The history of female dispatch riders starts far earlier than World War II. The first group of Wrens who rode motorcycles for Britain was formed in 1917 during the World War I. They were disbanded in 1919, but the service was revived in 1939 when Britain again found itself at war. All able-bodied seamen were needed in the Royal Navy, and the women’s auxiliary adopted the famous slogan “Join the Wrens and Free a Man for the Fleet.”
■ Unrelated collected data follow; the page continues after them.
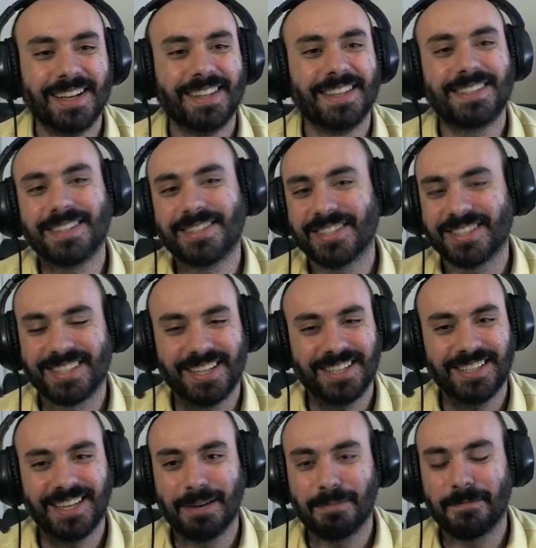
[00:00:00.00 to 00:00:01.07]
This is just late
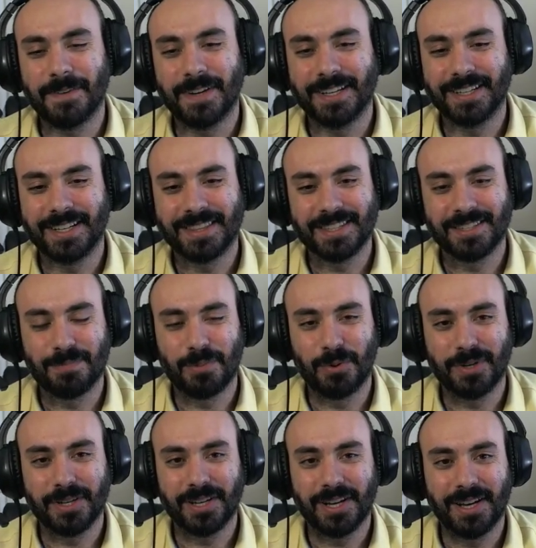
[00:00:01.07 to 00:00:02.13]
game fun at this
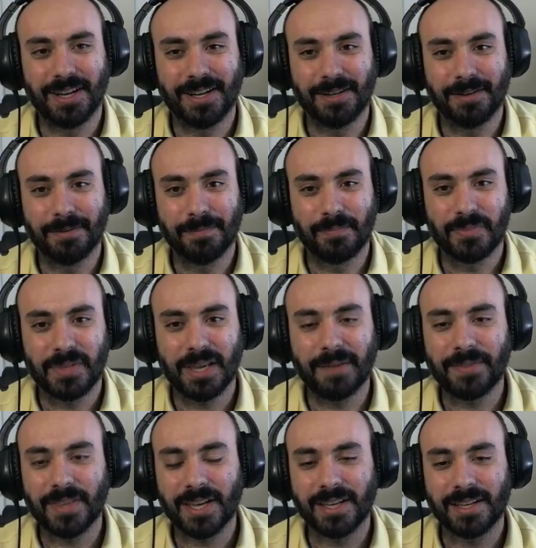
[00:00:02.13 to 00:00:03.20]
point.
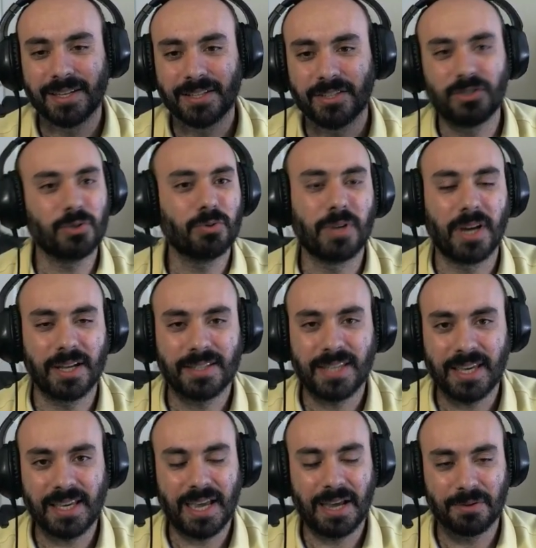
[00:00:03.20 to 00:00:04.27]
If they do not
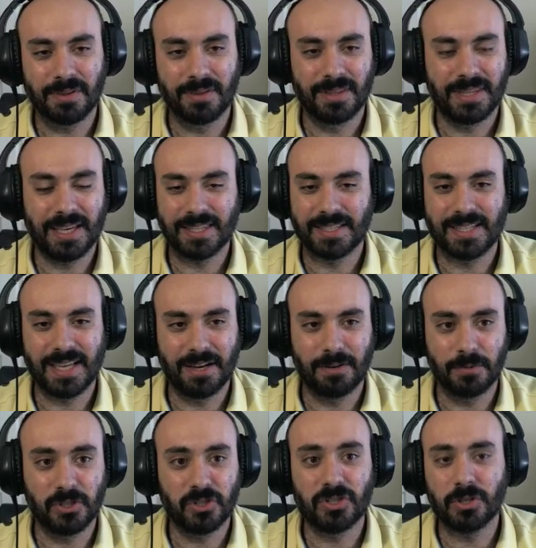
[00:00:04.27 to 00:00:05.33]
take this out,
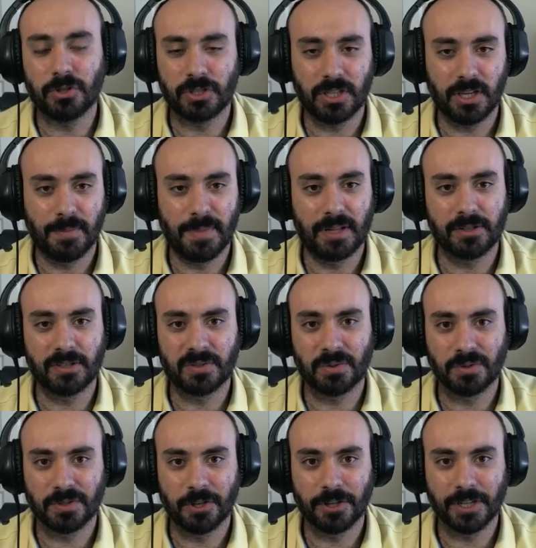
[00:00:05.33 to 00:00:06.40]
which is usually a
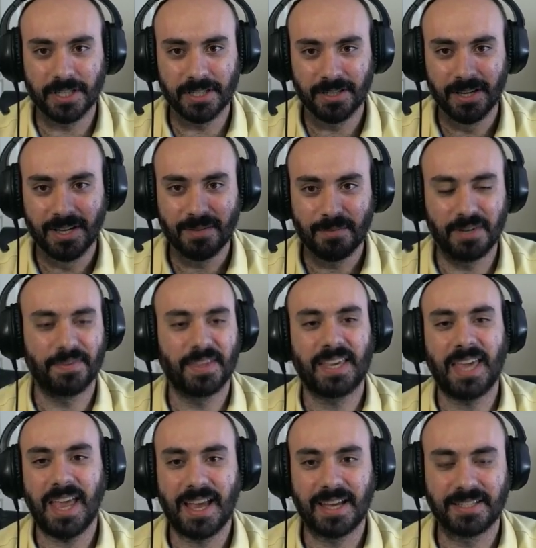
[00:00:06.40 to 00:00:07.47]
Melgator target, but if they
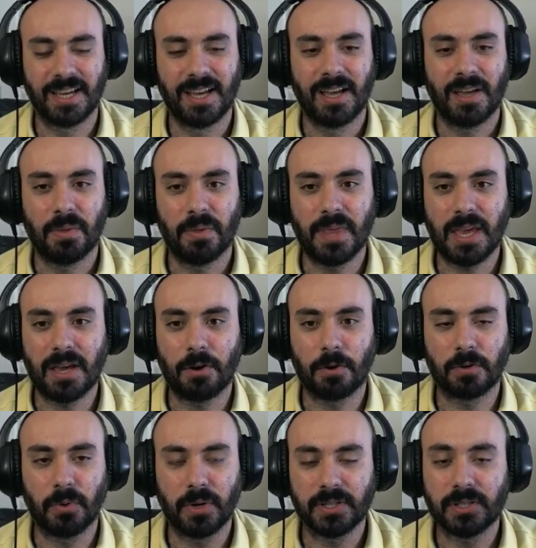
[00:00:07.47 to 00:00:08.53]
can't, they
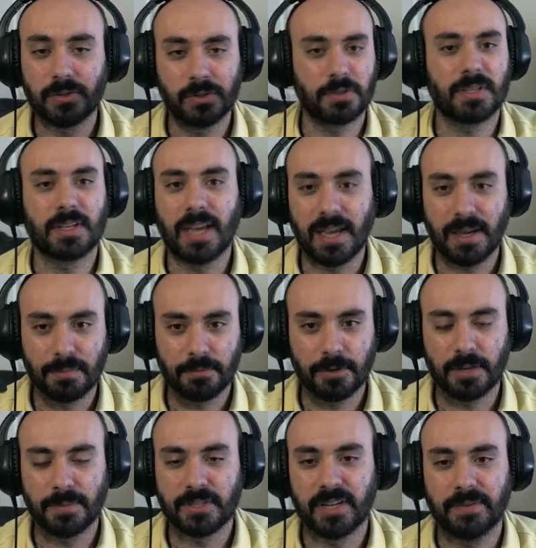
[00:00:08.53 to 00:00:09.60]
are going to lose the game
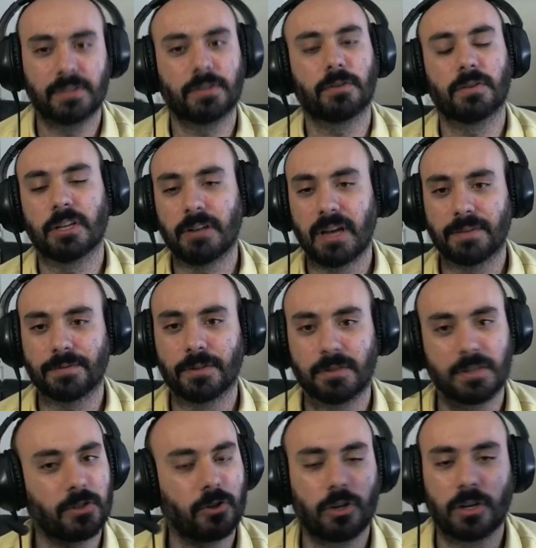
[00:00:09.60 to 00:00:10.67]
pretty much every turn thereafter,
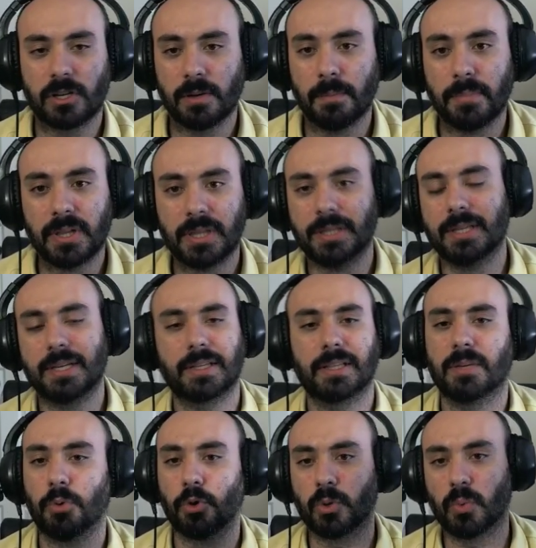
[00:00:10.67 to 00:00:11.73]
because you're going to
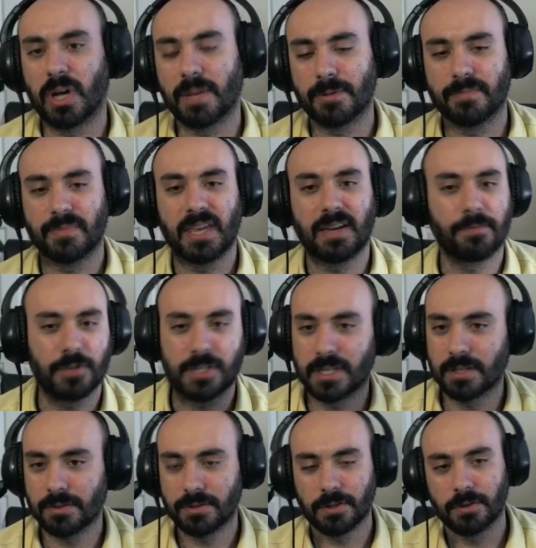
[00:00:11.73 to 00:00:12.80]
completely board wipe them every
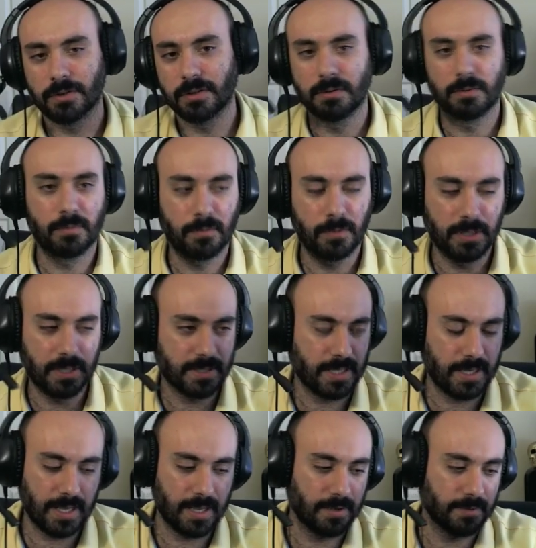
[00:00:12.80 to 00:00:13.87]
single turn, unless
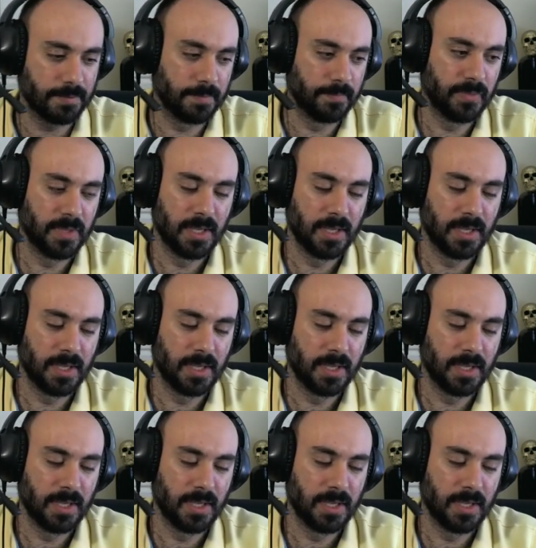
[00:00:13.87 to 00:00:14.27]
they have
Seen a posh and glamorous with their flattering uniforms and upper-crust recruits, many girls who wanted to join up clambered to become a Wren. But when it came to becoming a dispatch riders, only those women with prior motorcycle riding experience were initially selected. (This was in part because riders had to be able to maintain their bikes as well as ride.) That meant that before World War II, which so many of us see as a turning point in the activities that were acceptable for women, women were riding bikes—including some well-known competition riders from local race circuits.
The primary role of a dispatch rider was to ferry orders and messages between the Royal Navy and admiralty’s offices and bases. They worked in sometimes harrowing conditions, during Blitz conditions and in all weather.
One story of a Wren’s bravery is that of Wren McGregor. She set out to deliver a message to her commander in Plymouth, which was under a bombing raid. En route, her motorcycle was hit by a bomb. Incredibly, she was uninjured and left the destroyed motorcycle by the side of the road, running a half mile to her headquarters to deliver the message with bombs falling around her. With her task complete, she volunteered to go back to work. Unsurprisingly, McGregor was awarded a British Empire medal for bravery.
The accomplishments and importance of the dispatch riders was so great that they became the subject of parliamentary debate on July 6, 1943. Lord Brabazon of Tara criticized the Royal Air Force (RAF) for not making use of women as dispatch riders. “We, who live in London, see many members of the W.R.N.S. going about on motor bicycles in all sorts of weather,” he said. “We see them on the streets of London every day. Figuratively, whenever I see one I take my hat off to her—but only figuratively.
More than 100 Wrens who were motorcycle dispatch riders lost their lives riding through the Battle of Britain and other conflicts. The subjects of photo spreads and press interest just as they were the recipients of medals for bravery, they became famous across the world as an example of the work women did during the war.